→ TASK OBJECTIVE
Pictures are to be dropped, and only the lines from the one containing "Video frames at 23.6" through the end of the data below are to be reproduced as written.

→ ENTRIES PROVIDED
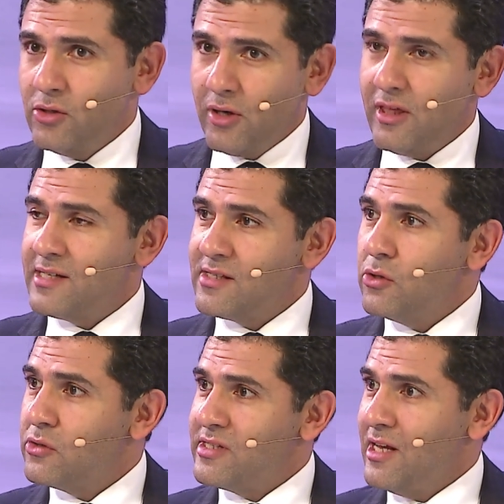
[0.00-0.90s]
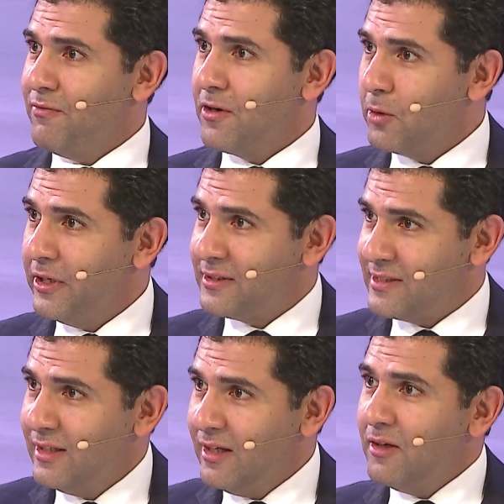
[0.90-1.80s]
or there's no silver
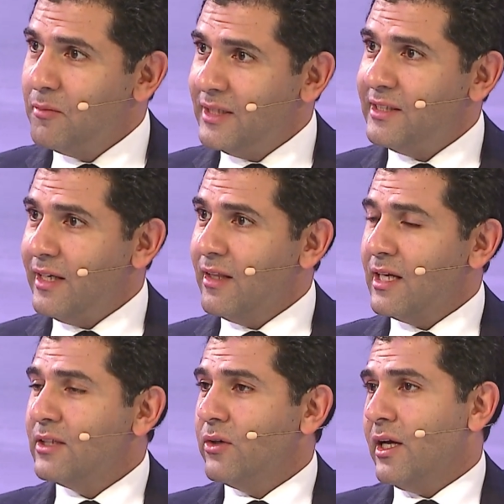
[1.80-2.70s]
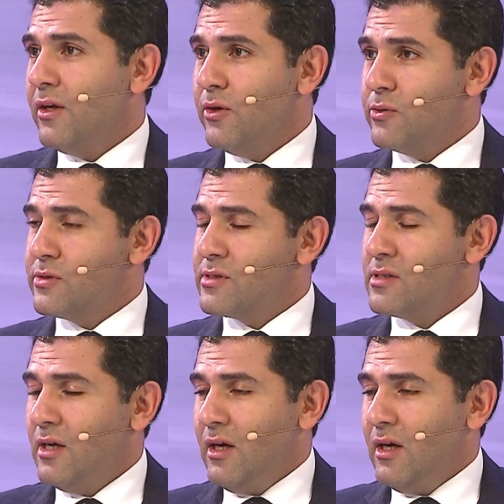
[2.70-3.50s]
bullet material that you can use.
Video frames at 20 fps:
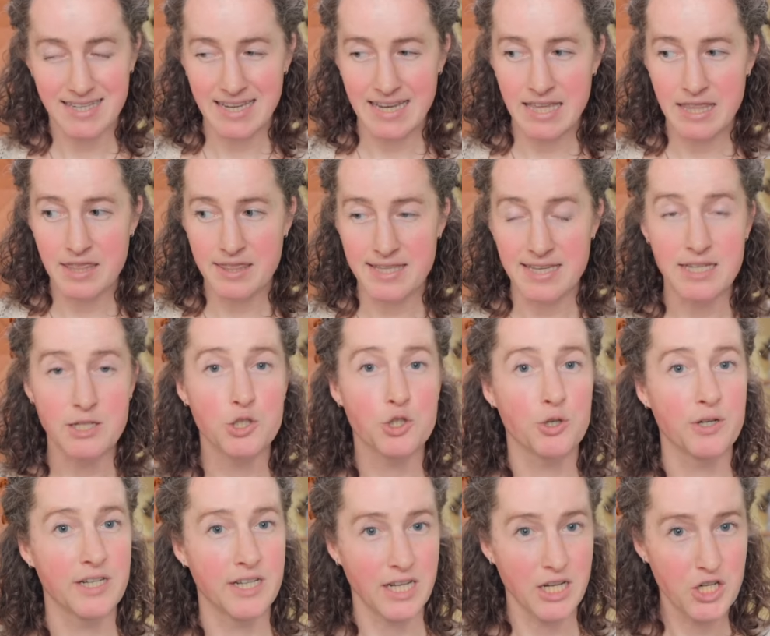in the
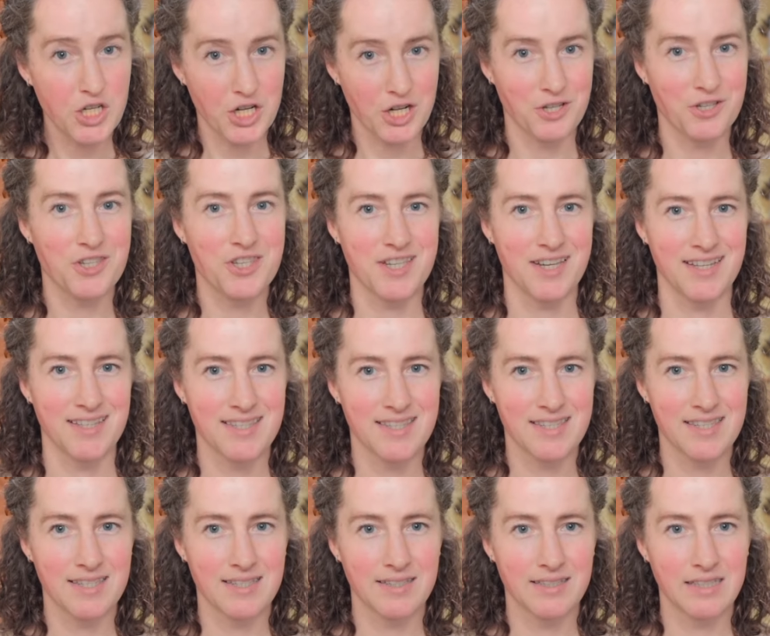traditional
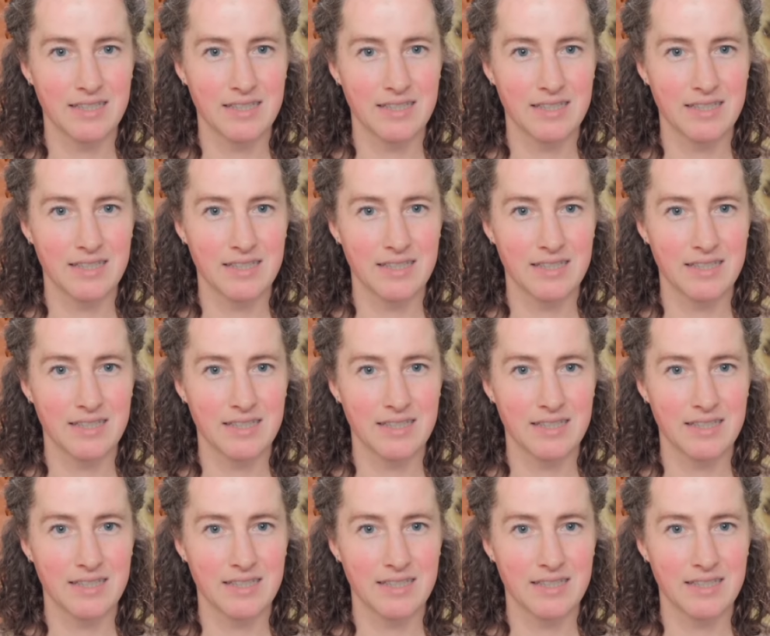sense,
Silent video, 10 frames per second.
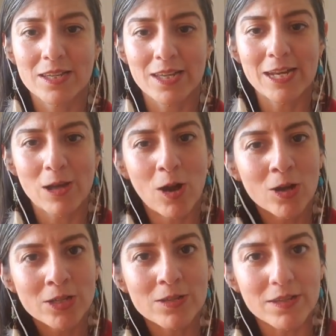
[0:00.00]
and
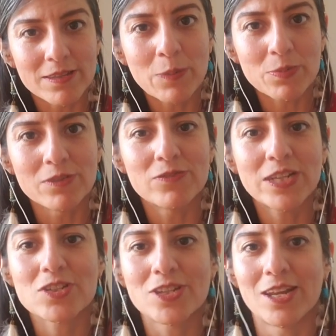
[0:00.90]
honor that
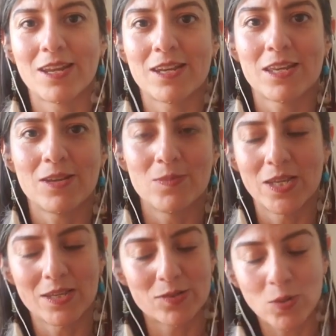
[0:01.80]
perfection in you
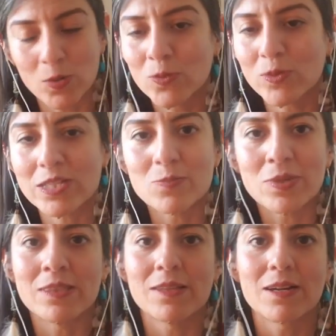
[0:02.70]
that has always
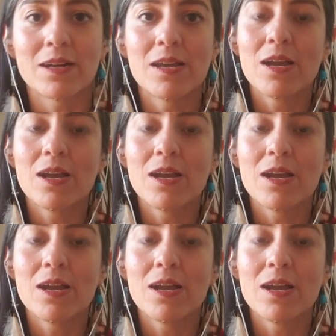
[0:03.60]
been there.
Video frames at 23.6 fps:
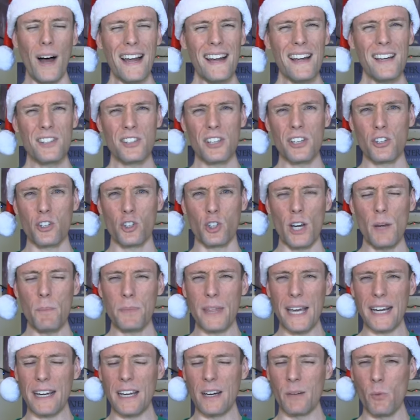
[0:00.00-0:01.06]
Why is a ship
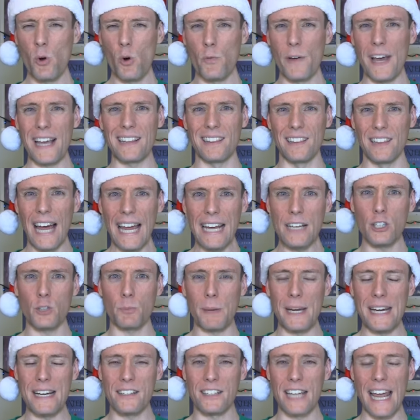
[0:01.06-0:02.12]
that can move at light
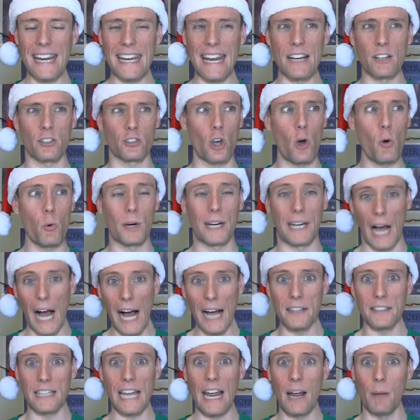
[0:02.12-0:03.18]
speed taking so
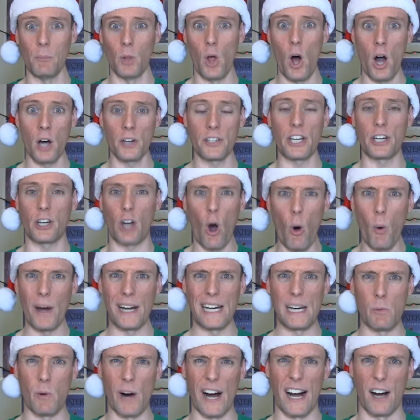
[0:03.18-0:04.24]
goddamn long to go
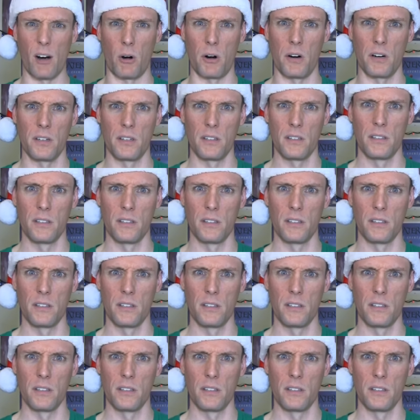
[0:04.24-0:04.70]
anywhere?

→ ANSWER FOR THIS EXERCISE
Video frames at 23.6 fps:
[0:00.00-0:01.06]
Why is a ship
[0:01.06-0:02.12]
that can move at light
[0:02.12-0:03.18]
speed taking so
[0:03.18-0:04.24]
goddamn long to go
[0:04.24-0:04.70]
anywhere?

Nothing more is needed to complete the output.